Under the settlement, Crescent agrees to refund up to $3 million to customers who purchased the insurance policies from January 1, 1996, through July 1, 2000. In July 2000, after the prosecutors' investigation began, the company changed the way employees sold credit insurance.

Eligible customers will be contacted within the next few months to determine whether they want to keep their insurance policies, receive a refund or have credit posted to their store account. The average refund is expected to be $25-$35 per credit account.

The agreement requires Crescent to pay $930,000 in civil penalties to the prosecuting agencies and $20,000 to the Department of Insurance. American Bankers Insurance Group will pay $250,000 in civil penalties to the prosecuting agencies.

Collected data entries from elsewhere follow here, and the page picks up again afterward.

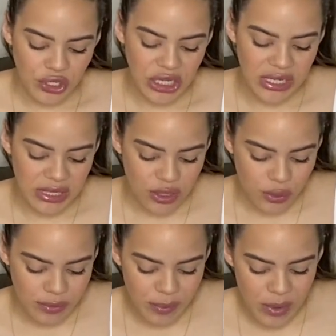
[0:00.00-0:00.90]
She has this
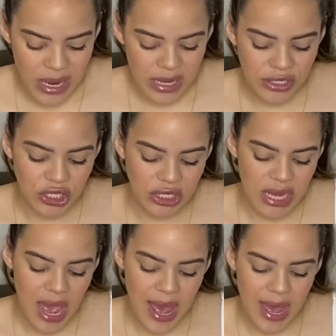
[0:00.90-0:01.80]
one memorized. She
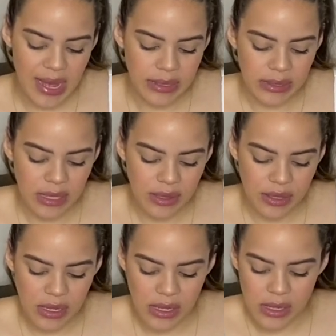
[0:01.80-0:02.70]
has
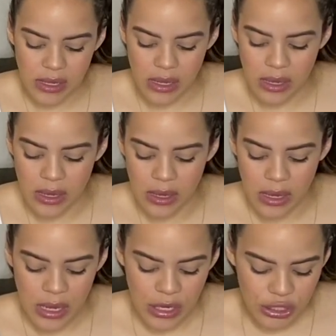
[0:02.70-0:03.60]
the
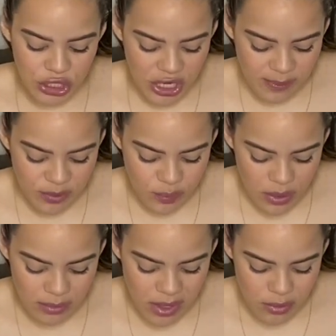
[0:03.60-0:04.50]
shapes
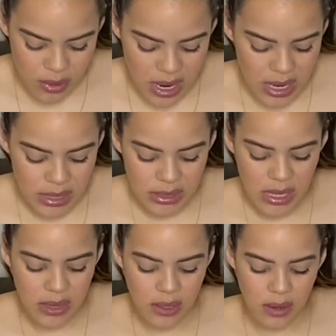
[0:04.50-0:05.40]
one memorized
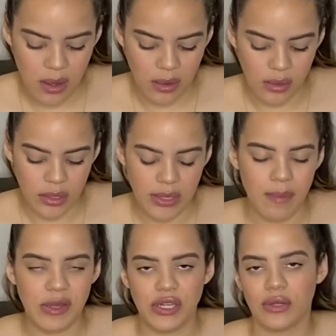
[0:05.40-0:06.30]
and the colors. I
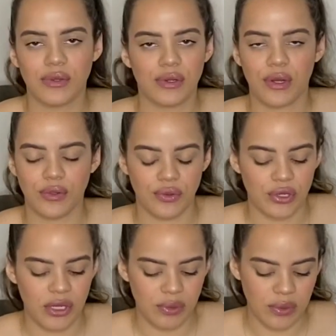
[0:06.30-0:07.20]
mean, she knows her colors and
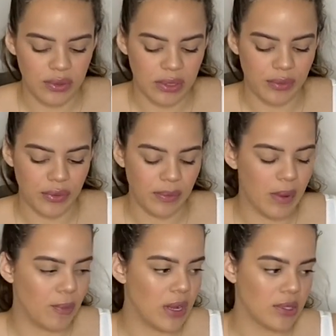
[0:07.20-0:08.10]
shapes, so it's not really
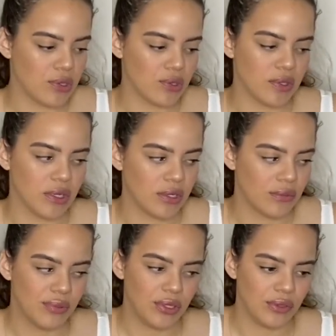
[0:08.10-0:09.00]
memorized. It's just like,
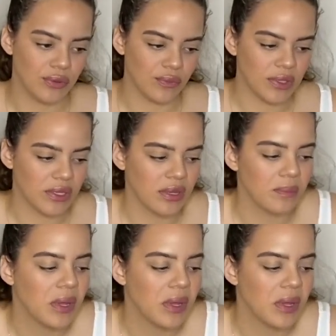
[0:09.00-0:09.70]
she knows what's in them.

Among terms of the proposed permanent injunction, Crescent also agrees to:

*Not make false or misleading statements when selling credit insurance or warranties.

*Affirmatively disclose to consumers that buying credit insurance or a warranty is optional.

*Affirmatively disclose the costs, terms and features of the insurance and warranty policies.

*Make Spanish-language contracts available to Spanish-speaking consumers.